Last year, 349 farmers from 64 different counties participated in Farms to Food Banks, according to the organization’s impact report. Over 3 million pounds of produce were donated, and the average participating farmer received over 1.5 thousand dollars in compensation.

Vaughn said they’re hoping to match or top last year’s performance by recruiting new farmers, particularly those who live in counties they’ve yet to partner with. She said that includes many Eastern Kentucky counties, like Boyd, Harlan and Pike County.

Farms to Food Banks accepts Grade 1 and Grade 2 produce. The difference, according to Vaughn, is cosmetic.

“(Grade 1 produce is) pristine - it’s the red apple with no blemishes on it that you see in the store,” Vaughn said. “(Grade 2 produce is) what can’t be sold in Walmart or other retail locations. It’s what we call ‘ugly produce.’ It might be a little bit too big, or a little bit misshapen, or a little bit too small.”

“There’s not something wrong with the quality or taste of the item, but the way it looks,” Vaughn said of Grade 2 produce. “Lots of times that’s what (farmers) bring home to feed their own family, and they still have extra.”

Mac Stone of Elmwood Stock Farm is one such farmer with a little “extra.” Stone has participated in Farms to Food Banks since the program’s start in 2011. In that time, Stone has donated 26,473 pounds of fresh produce, according to Vaughn.

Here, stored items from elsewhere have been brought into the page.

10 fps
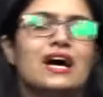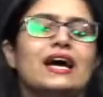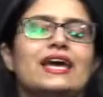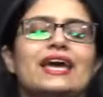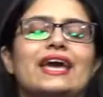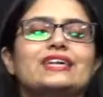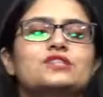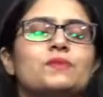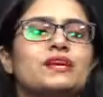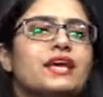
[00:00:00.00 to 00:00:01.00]
I
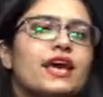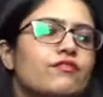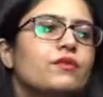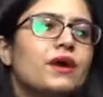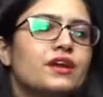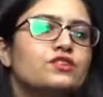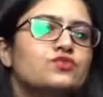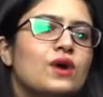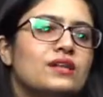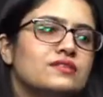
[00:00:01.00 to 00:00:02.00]
expect everybody
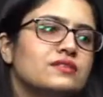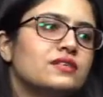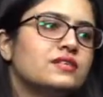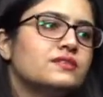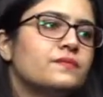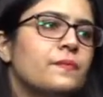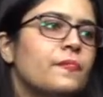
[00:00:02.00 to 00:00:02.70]
to answer this.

Stone said that his donated produce is always “a good, quality product.” Not all of Stone’s donations are even Grade 2 - much of it is surplus Grade 1 produce.

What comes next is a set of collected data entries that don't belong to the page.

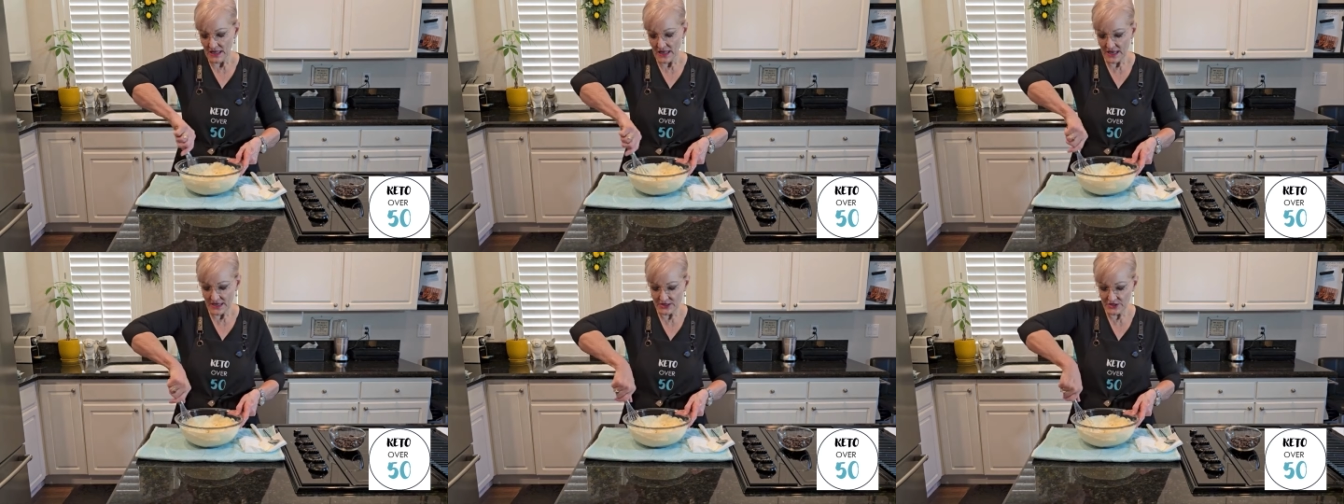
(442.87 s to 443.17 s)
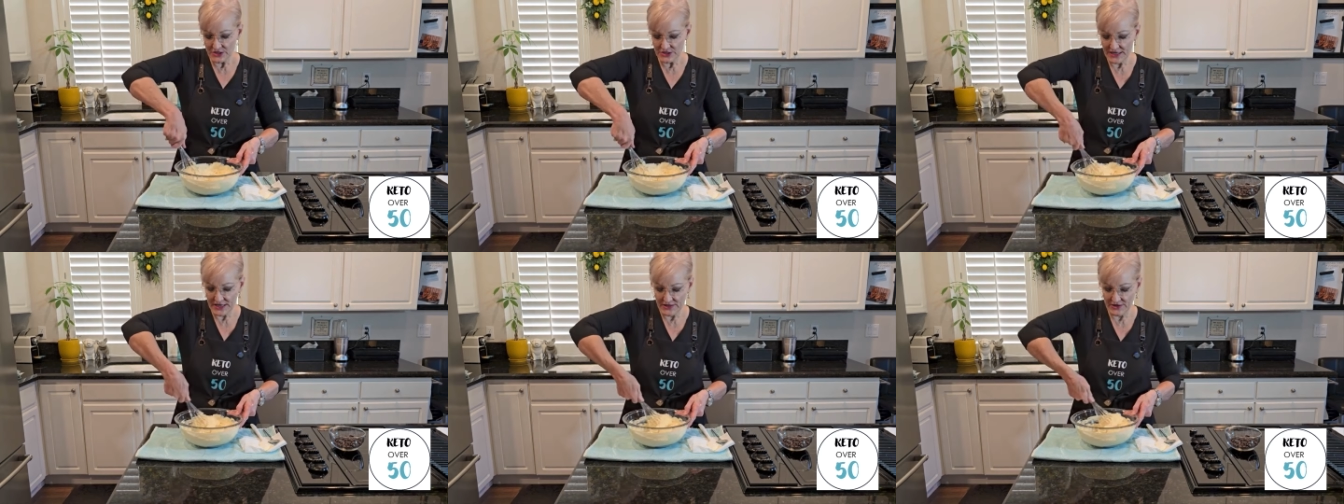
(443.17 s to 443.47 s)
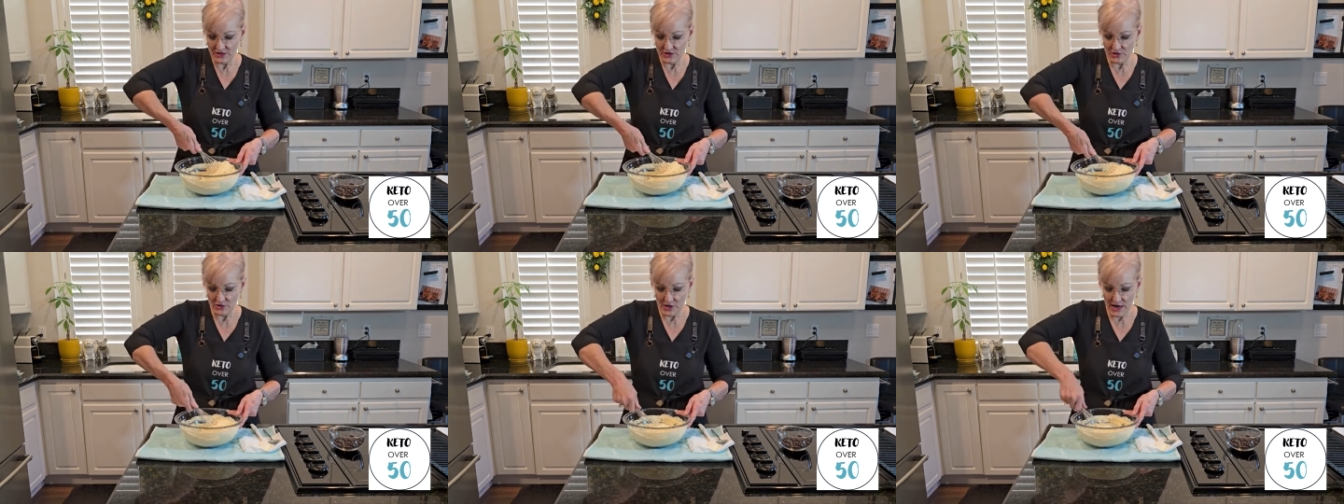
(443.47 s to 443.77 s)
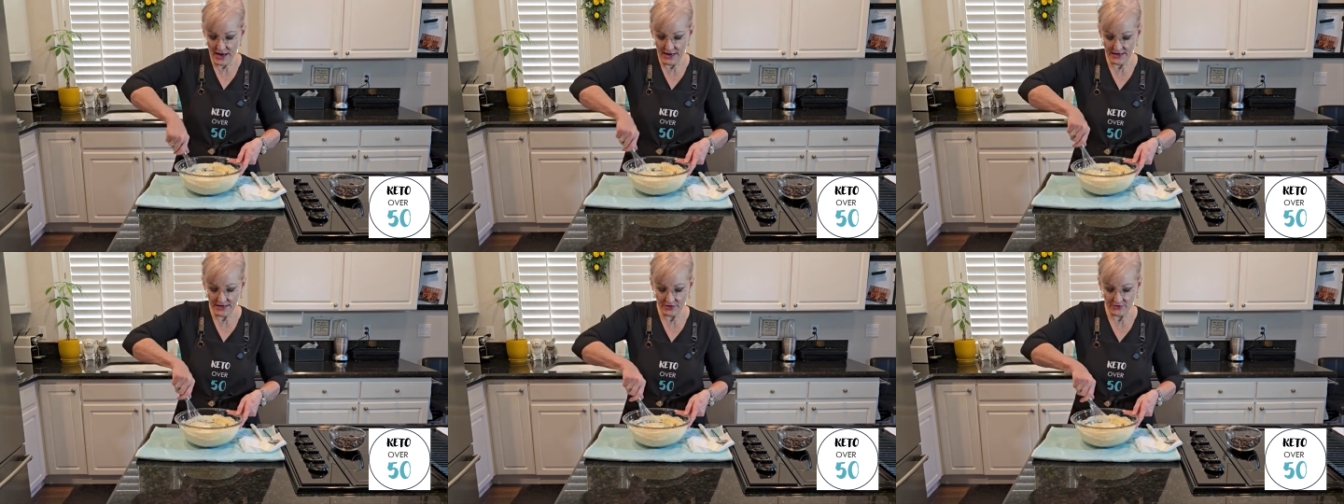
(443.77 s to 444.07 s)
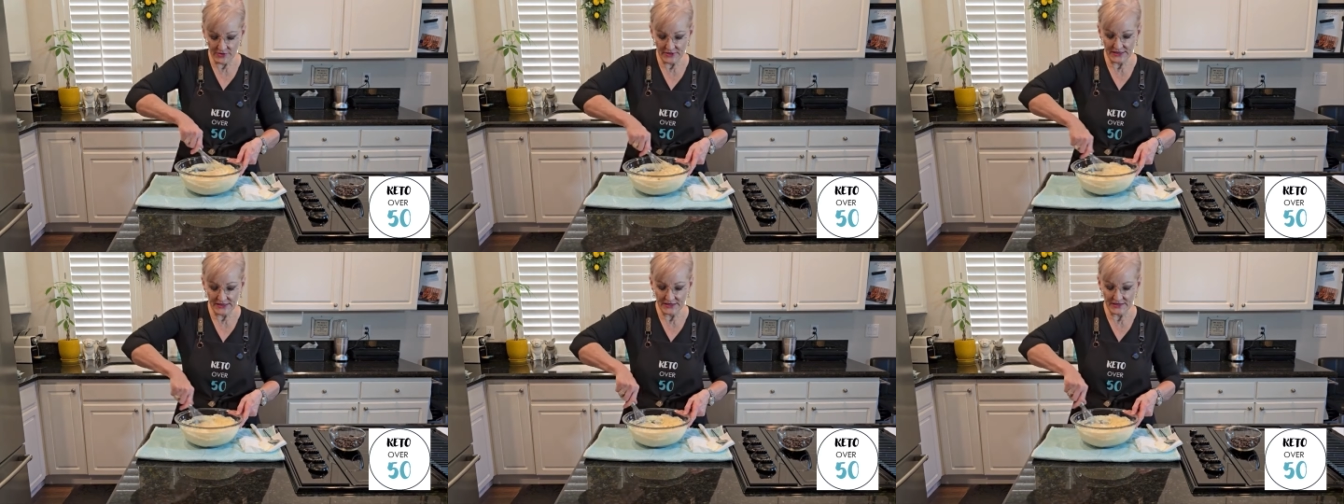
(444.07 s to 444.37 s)
I just had the dry
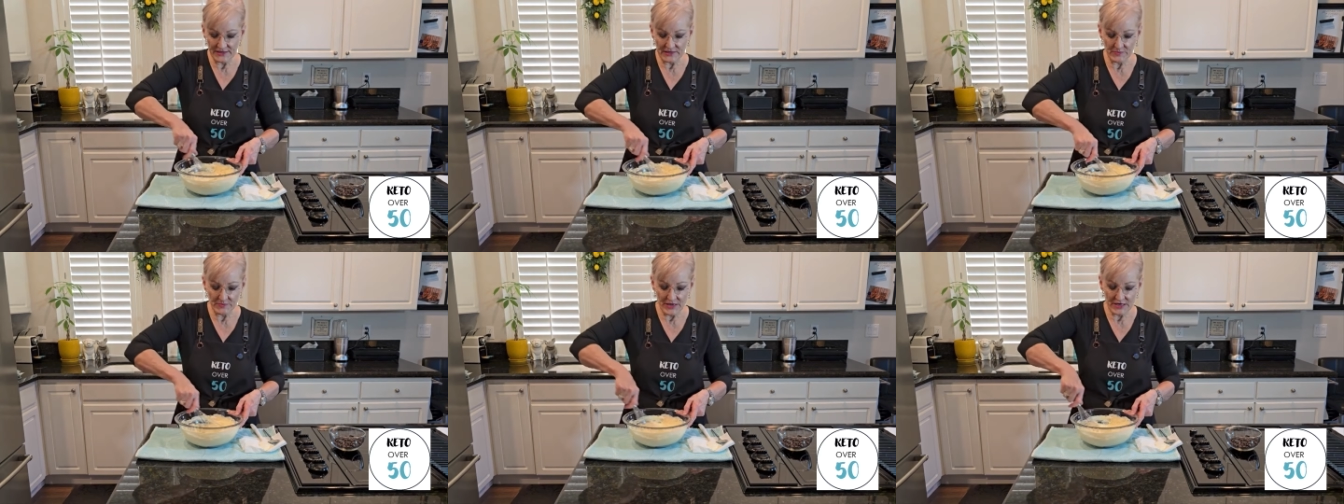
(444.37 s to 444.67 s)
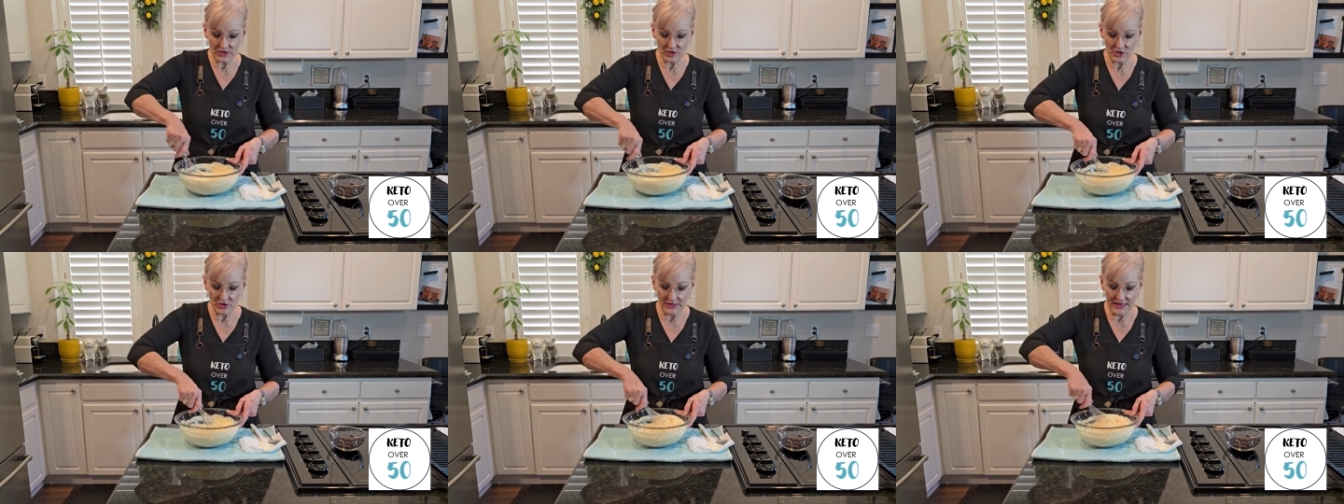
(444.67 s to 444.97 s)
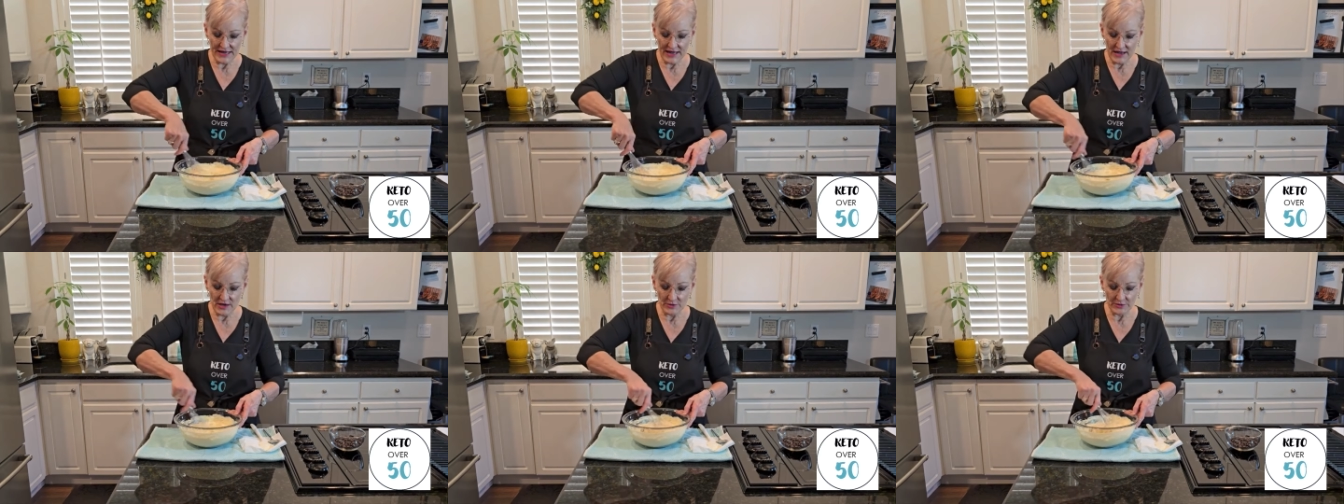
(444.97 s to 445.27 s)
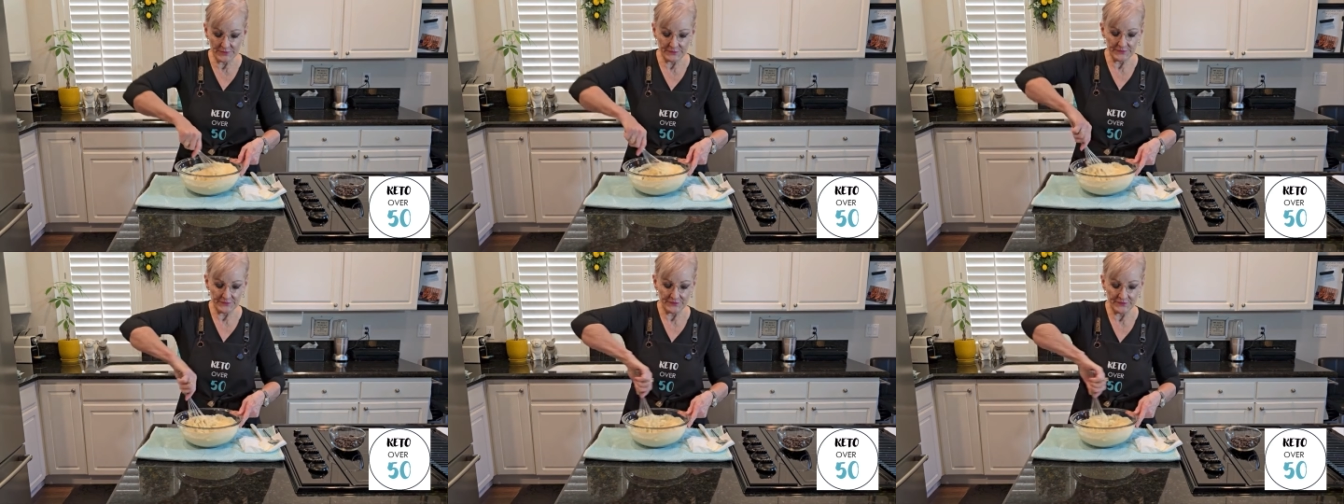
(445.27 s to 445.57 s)
ingredients measured out,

“We’re glad to participate,” Stone said. “It’s a great organization. No self-respecting farmer wants to see crop go to waste.”

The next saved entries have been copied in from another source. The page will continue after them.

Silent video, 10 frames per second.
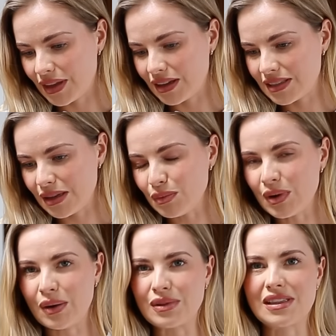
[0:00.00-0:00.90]
except when
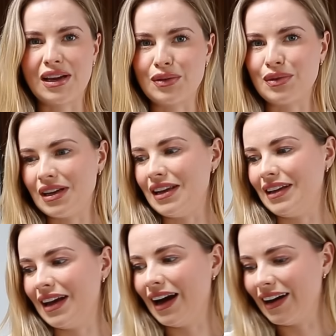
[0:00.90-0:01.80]
I was like really
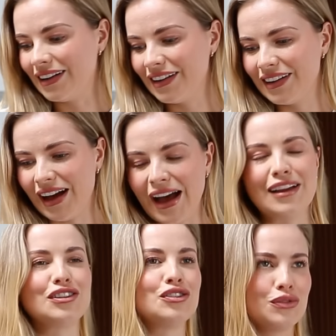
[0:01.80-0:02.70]
young.
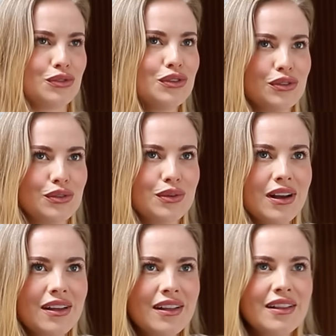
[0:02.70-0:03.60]
I drew
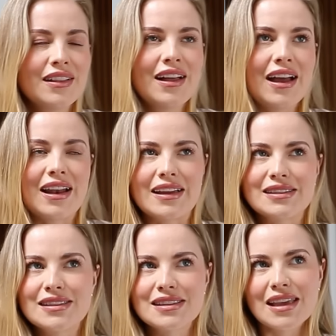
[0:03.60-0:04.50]
and like
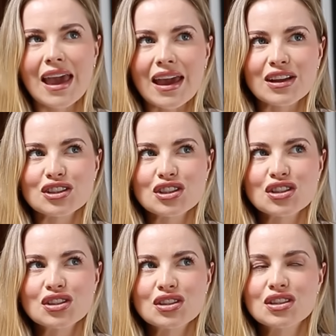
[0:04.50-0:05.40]

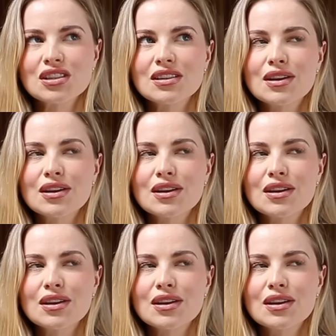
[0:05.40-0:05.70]
sketched.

In 2019, Farms to Food Banks organizers are trying something new. Several pilot projects under the “Appalachian expansion project” look to expand the impact the program can have over the colder months.

With new interest and new funding, Farms to Food Banks organizers are testing novel techniques for 2019. “The Appalachian expansion project,” for example, looks to increase the program’s impact in the colder months, when fresh produce and funding become scarce.

Through a partnership with several food processors, such as the Lexington-based non-profit FoodChain, Farms to Food Banks is prolonging the shelf life of donated produce. Participating processors are dicing, cubing and freezing produce, then shipping it back to food banks with a recipe card attached.

Vaughn said this initiative will “extend the season” for families that receive produce.

“All they’ll have to do is thaw it out and cook it, and they’ll have a recipe to use, if they choose to,” Vaughn said.

Many processors will focus on a specific crop. For FoodChain, that crop is butternut squash.

FoodChain’s executive director and founder, Rebecca Self, said the partnership with Farms to Food Banks is a new, exciting opportunity for the non-profit, which has processed over 10,000 pounds of squash to date.

Self said that butternut squash production for the season would start “whenever the weather cooperates.” Her best estimate for that time is early September.

Until then, Farms to Food Banks will be working with farms across the Commonwealth to provide fresh, seasonal produce — including broccoli, cabbage, cucumbers, okra and zucchini — to thousands of Kentuckians at risk of hunger.